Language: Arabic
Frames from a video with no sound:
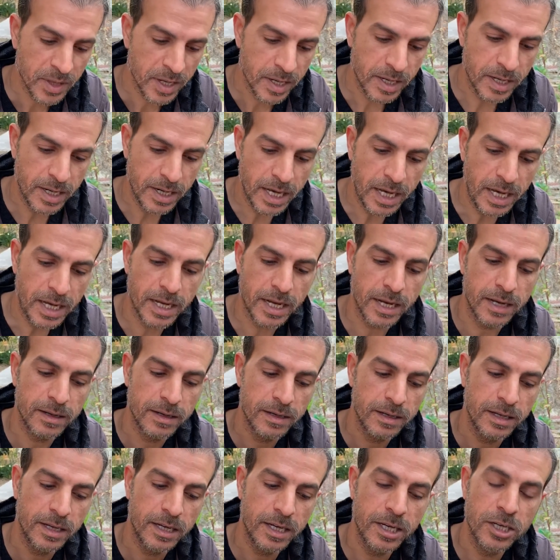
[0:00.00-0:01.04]
إن إحنا
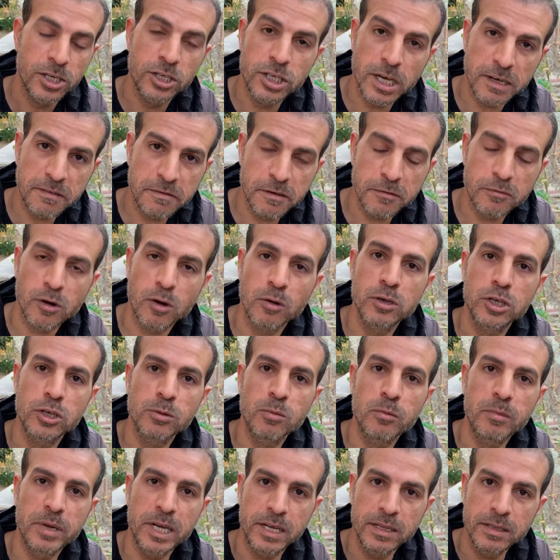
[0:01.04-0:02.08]
نجفف او
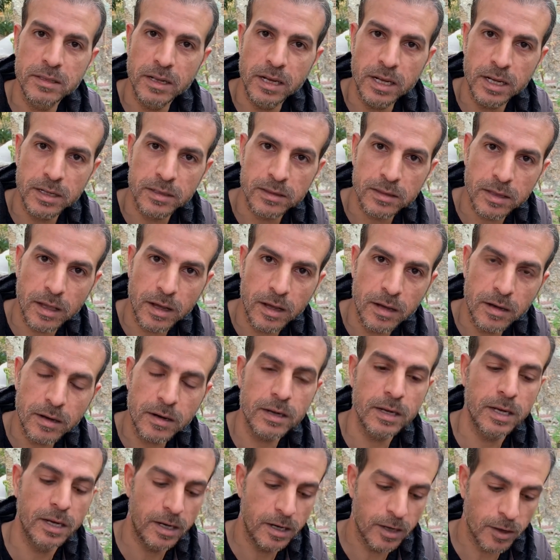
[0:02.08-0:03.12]
نجيبه من عند
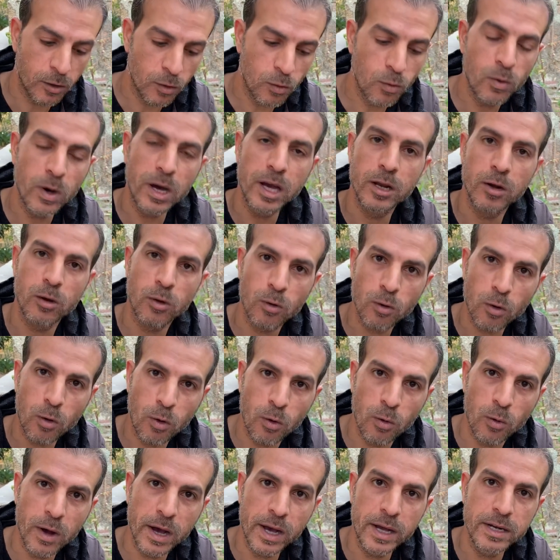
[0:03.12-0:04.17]
العطار اللي هو
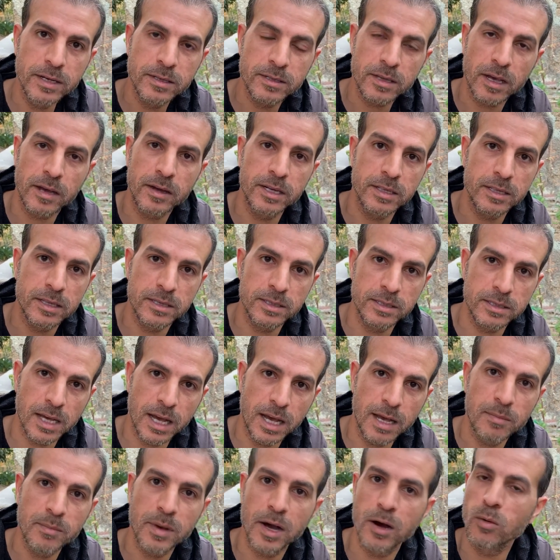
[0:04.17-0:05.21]
الاقحوان زهره
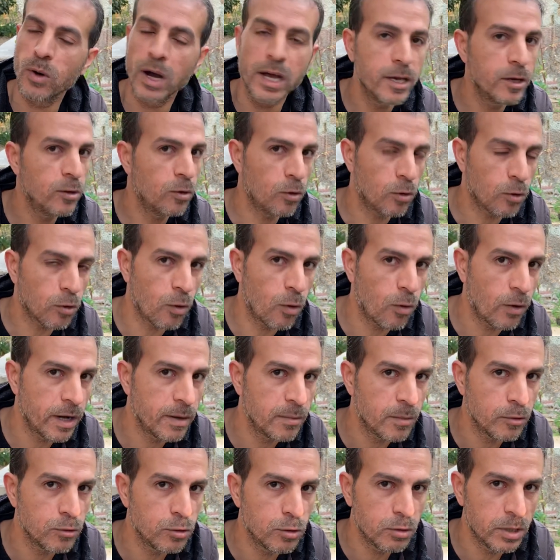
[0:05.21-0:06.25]
الذهب او اي نوع اقحوان
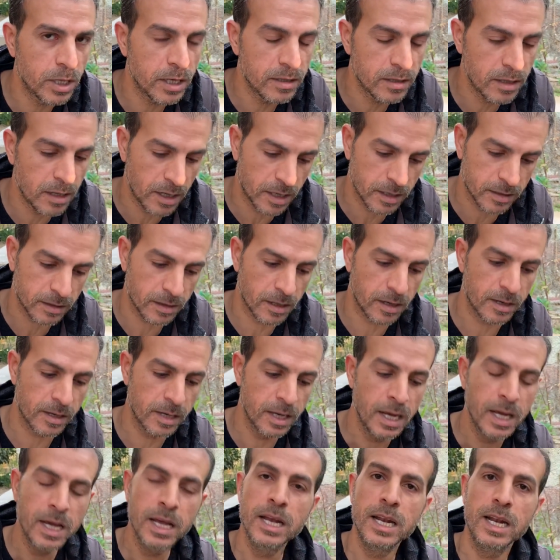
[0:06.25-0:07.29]
موجود عند العطار
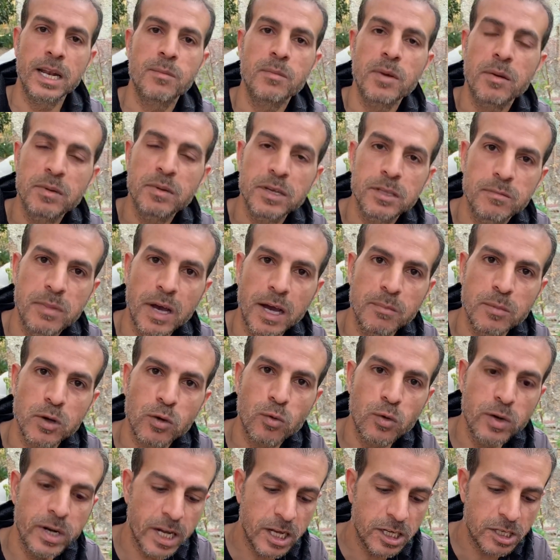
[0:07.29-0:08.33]
لما بيتباع
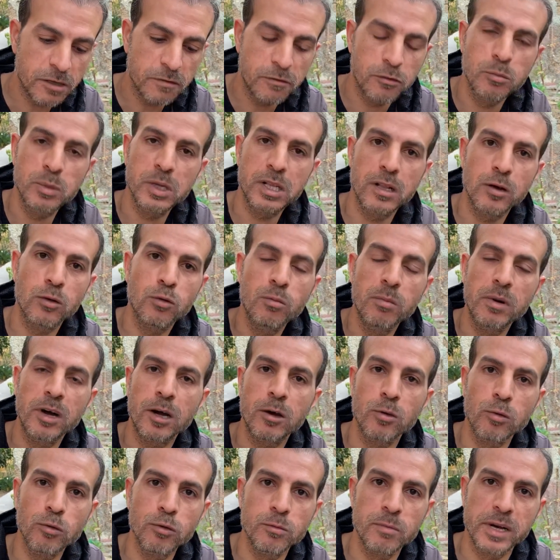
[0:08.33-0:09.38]
بيكون ناشف وبتلاقوه
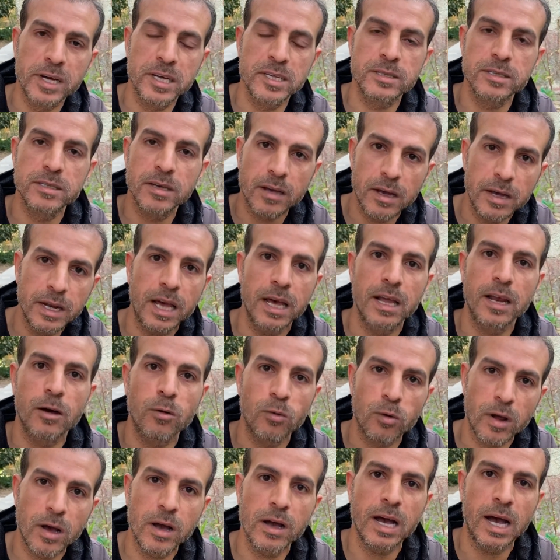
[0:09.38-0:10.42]
مخلوط بقى السقان على
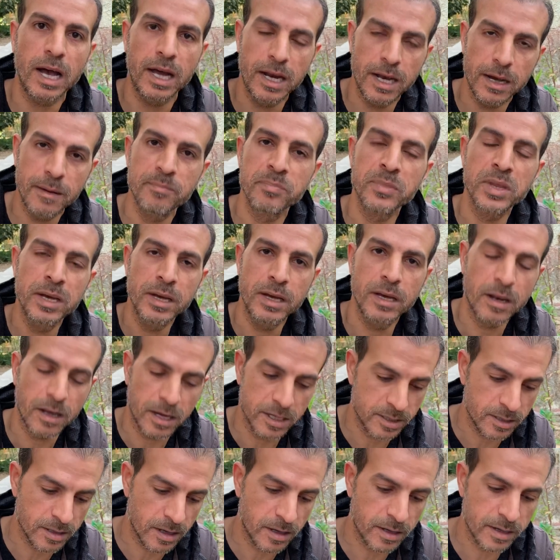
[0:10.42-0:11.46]
الاوراق على
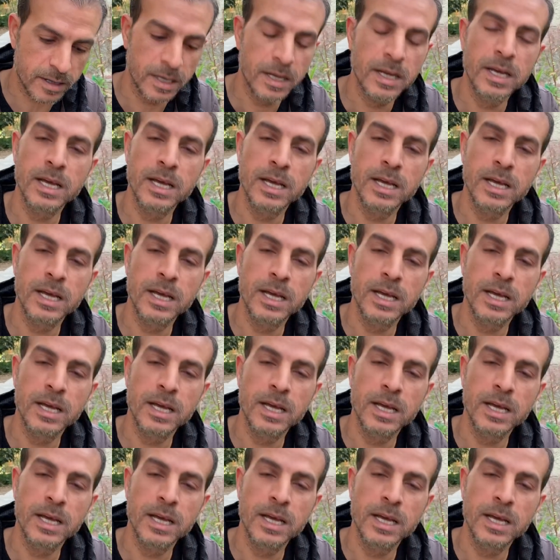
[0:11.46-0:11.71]
الازهار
***
» **WHAT THE TASK REQUIRES**
Output the records exactly as they appear, skipping any pictures.

» **ANSWER SPACE**
Language: Arabic
Frames from a video with no sound:
[0:00.00-0:01.04]
إن إحنا
[0:01.04-0:02.08]
نجفف او
[0:02.08-0:03.12]
نجيبه من عند
[0:03.12-0:04.17]
العطار اللي هو
[0:04.17-0:05.21]
الاقحوان زهره
[0:05.21-0:06.25]
الذهب او اي نوع اقحوان
[0:06.25-0:07.29]
موجود عند العطار
[0:07.29-0:08.33]
لما بيتباع
[0:08.33-0:09.38]
بيكون ناشف وبتلاقوه
[0:09.38-0:10.42]
مخلوط بقى السقان على
[0:10.42-0:11.46]
الاوراق على
[0:11.46-0:11.71]
الازهار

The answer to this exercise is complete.